Terms & Conditions

General Terms & Conditions

The following are P2 Science’s General Terms & Conditions. All sales and other transfers of product, services and information, if any, are subject to these Terms & Conditions unless agreed otherwise in writing. All products, including products manufactured as part of P2 Science’s tolling services are offered for sale by P2 Science, Inc., (“seller”) subject to the following terms; and acceptance of any order is subject to such terms. Seller hereby objects to any additions or different terms which may be contained in the Buyer’s Purchase Order, Acknowledgement or other forms of correspondence.


No order may be canceled or altered by Buyer, except on terms and conditions accepted by Seller.


If the financial responsibility of Buyer becomes impaired or unsatisfactory to Seller, advance cash payment or satisfactory security shall be given by Buyer upon demand by Seller, and shipments may be withheld until such payment or security is received. Unless advance payment is required, or other payment terms are negotiated, Seller shall invoice Buyer after each shipment of products. Unless otherwise stated invoice shall be paid thirty (30) days after shipment, by check or wire transfer or immediately available funds delivered to Seller’s bank as stated on invoice or to the attention of Seller’s Accounts Receivable Department, at the address on the Seller’s invoice. Invoices unpaid when due shall bear interest at the rate of 1.5% per month or, if lower, the highest contract rate permitted by applicable law; and Buyer shall reimburse Seller for all costs, including Seller’s attorneys’ fees, incurred by Seller in collecting any overdue invoice.

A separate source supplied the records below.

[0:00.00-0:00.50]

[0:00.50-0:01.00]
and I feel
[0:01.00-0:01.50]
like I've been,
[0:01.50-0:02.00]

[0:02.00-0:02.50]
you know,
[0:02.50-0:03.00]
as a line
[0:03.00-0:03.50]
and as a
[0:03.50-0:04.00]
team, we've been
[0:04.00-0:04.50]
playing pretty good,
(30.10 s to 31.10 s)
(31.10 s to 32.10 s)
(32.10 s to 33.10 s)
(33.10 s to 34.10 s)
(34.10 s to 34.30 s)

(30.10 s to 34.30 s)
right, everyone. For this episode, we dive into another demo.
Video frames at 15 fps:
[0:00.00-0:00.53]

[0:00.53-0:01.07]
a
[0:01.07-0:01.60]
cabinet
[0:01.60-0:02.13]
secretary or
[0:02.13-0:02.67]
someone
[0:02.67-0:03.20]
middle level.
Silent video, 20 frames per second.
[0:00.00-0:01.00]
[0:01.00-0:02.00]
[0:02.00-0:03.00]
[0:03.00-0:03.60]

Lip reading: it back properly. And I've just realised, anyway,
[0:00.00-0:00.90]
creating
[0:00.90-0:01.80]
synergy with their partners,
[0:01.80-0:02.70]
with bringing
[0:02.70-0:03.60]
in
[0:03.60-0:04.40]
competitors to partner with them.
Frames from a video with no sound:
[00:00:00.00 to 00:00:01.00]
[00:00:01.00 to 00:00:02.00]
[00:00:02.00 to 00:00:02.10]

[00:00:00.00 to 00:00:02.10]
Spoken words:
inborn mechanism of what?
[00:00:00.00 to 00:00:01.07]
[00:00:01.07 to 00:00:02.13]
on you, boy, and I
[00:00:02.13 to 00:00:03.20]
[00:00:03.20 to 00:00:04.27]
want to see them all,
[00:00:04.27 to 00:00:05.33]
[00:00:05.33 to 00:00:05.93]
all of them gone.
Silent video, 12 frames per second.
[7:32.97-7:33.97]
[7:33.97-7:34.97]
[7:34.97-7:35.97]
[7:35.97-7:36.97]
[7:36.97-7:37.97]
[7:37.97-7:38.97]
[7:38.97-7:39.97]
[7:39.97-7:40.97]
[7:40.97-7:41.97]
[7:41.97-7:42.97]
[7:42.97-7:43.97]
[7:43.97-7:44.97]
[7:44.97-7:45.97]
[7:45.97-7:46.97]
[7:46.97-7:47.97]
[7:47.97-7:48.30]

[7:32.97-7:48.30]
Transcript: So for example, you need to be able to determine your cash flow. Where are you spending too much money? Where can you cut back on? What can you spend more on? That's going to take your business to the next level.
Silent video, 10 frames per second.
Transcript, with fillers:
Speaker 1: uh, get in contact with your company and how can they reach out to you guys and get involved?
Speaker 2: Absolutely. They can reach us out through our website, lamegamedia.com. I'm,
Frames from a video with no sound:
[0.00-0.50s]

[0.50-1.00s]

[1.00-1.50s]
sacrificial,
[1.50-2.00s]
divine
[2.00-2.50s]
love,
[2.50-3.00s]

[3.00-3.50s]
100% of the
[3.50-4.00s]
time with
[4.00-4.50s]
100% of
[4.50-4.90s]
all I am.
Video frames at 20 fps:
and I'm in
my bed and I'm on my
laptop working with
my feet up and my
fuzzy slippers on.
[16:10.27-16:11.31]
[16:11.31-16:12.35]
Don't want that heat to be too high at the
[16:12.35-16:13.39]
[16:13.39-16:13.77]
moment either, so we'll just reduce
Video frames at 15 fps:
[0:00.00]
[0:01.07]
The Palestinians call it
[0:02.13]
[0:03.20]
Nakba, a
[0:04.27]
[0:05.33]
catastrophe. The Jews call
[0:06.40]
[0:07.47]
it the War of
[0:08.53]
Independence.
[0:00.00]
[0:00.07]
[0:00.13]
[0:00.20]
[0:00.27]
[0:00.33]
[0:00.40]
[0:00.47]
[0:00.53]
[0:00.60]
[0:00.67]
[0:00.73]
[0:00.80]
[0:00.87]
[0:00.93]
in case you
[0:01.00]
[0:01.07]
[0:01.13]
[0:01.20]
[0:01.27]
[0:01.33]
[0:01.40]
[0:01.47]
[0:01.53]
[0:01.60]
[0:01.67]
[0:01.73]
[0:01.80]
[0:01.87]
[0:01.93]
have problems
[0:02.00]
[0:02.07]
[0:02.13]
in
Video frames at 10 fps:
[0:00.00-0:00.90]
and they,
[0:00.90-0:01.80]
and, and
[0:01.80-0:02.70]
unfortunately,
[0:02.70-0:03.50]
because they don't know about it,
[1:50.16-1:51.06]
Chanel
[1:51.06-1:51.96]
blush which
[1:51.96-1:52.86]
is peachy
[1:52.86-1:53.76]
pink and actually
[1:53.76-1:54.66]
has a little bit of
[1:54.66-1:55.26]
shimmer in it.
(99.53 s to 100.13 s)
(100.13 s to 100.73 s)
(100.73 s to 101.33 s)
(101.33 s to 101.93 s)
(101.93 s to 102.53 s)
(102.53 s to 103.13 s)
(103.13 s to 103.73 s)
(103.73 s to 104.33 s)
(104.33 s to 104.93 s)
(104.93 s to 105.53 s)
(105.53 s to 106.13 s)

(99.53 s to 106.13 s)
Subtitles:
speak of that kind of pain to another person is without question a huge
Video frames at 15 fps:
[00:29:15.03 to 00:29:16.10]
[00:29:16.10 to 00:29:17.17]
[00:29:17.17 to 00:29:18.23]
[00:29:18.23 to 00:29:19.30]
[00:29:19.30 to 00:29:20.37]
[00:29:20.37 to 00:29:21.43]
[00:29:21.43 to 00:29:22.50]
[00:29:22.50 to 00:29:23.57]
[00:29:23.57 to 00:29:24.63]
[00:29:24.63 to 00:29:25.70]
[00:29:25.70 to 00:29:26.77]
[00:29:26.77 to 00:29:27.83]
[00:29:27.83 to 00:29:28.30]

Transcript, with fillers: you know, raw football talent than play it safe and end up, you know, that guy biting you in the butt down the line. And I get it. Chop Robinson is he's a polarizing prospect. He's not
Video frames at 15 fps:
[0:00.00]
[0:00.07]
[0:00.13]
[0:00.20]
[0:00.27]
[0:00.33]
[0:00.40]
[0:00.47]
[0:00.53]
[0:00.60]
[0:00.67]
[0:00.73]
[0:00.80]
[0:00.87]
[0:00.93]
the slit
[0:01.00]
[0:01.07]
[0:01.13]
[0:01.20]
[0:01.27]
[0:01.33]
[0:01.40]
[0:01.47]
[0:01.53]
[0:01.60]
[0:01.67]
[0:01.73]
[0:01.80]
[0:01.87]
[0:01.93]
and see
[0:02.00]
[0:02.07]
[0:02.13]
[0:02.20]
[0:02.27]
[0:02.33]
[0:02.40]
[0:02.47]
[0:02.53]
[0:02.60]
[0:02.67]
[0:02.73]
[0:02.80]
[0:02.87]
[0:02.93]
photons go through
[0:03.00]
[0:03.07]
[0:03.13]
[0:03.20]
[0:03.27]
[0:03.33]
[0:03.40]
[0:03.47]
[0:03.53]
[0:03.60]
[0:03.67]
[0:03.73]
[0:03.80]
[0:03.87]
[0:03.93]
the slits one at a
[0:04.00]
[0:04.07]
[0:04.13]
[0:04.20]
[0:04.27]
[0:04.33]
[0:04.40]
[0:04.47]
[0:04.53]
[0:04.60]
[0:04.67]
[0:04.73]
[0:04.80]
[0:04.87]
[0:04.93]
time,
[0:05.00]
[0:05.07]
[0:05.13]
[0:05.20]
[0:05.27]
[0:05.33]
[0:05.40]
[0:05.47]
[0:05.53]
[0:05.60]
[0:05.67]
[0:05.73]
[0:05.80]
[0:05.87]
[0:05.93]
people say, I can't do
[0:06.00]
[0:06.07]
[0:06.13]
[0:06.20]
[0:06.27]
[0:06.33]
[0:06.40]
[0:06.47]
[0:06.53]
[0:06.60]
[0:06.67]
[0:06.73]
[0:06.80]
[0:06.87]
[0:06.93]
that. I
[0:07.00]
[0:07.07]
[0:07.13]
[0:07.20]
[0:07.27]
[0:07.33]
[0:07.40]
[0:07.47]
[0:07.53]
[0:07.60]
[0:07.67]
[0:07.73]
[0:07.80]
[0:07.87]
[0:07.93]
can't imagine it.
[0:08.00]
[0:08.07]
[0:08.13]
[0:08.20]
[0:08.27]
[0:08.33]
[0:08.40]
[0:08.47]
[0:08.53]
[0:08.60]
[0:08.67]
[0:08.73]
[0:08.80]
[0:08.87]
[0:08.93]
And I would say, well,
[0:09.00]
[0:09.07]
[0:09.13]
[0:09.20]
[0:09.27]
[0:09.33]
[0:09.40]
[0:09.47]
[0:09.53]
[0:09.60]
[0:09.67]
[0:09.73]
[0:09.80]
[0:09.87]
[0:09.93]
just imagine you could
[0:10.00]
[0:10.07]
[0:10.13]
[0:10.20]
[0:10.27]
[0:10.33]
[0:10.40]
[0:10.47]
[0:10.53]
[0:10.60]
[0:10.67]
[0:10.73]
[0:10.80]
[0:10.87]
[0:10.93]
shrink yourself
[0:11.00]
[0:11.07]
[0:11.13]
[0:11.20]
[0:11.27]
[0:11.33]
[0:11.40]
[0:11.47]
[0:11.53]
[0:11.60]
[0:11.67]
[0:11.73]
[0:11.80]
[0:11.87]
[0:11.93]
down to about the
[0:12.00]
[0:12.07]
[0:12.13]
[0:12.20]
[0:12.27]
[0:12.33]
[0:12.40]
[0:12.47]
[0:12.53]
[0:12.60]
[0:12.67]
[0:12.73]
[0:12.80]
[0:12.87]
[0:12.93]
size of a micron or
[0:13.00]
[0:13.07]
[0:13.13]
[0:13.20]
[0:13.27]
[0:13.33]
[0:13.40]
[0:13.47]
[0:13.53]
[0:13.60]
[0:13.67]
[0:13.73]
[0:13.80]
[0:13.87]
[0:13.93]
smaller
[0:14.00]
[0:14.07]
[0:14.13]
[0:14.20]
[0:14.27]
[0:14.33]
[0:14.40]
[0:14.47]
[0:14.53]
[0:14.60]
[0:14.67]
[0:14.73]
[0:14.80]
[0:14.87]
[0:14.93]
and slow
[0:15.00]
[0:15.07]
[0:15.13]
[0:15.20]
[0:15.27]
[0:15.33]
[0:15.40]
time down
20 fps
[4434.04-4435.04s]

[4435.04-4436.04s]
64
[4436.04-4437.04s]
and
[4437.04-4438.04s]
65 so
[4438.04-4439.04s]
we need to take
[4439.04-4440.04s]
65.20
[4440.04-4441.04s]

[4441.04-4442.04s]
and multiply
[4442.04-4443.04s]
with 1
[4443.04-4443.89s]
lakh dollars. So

Unless otherwise agreed by Seller in writing (in which case such provisions shall apply), title to the product and risk of loss shall pass to Buyer Ex-Works Seller’s location. If Seller is to pay or prepay freight for delivery to Buyer, selection of carrier and routing shipment shall be at Seller’s option.


Delivery dates specified by the Seller on the order confirmation are for guidance and do not represent a guarantee. A late delivery shall not allow the Buyer to cancel the order, reject the Products or claim damages. Except as otherwise stated on the order confirmation or approved in writing by the Seller, the Products are sold Ex-Works. The general method of shipment for each item is listed in Seller’s quote or order confirmation. However, where Seller has agreed to pay for shipment, Seller reserves the right to determine the exact method of shipment.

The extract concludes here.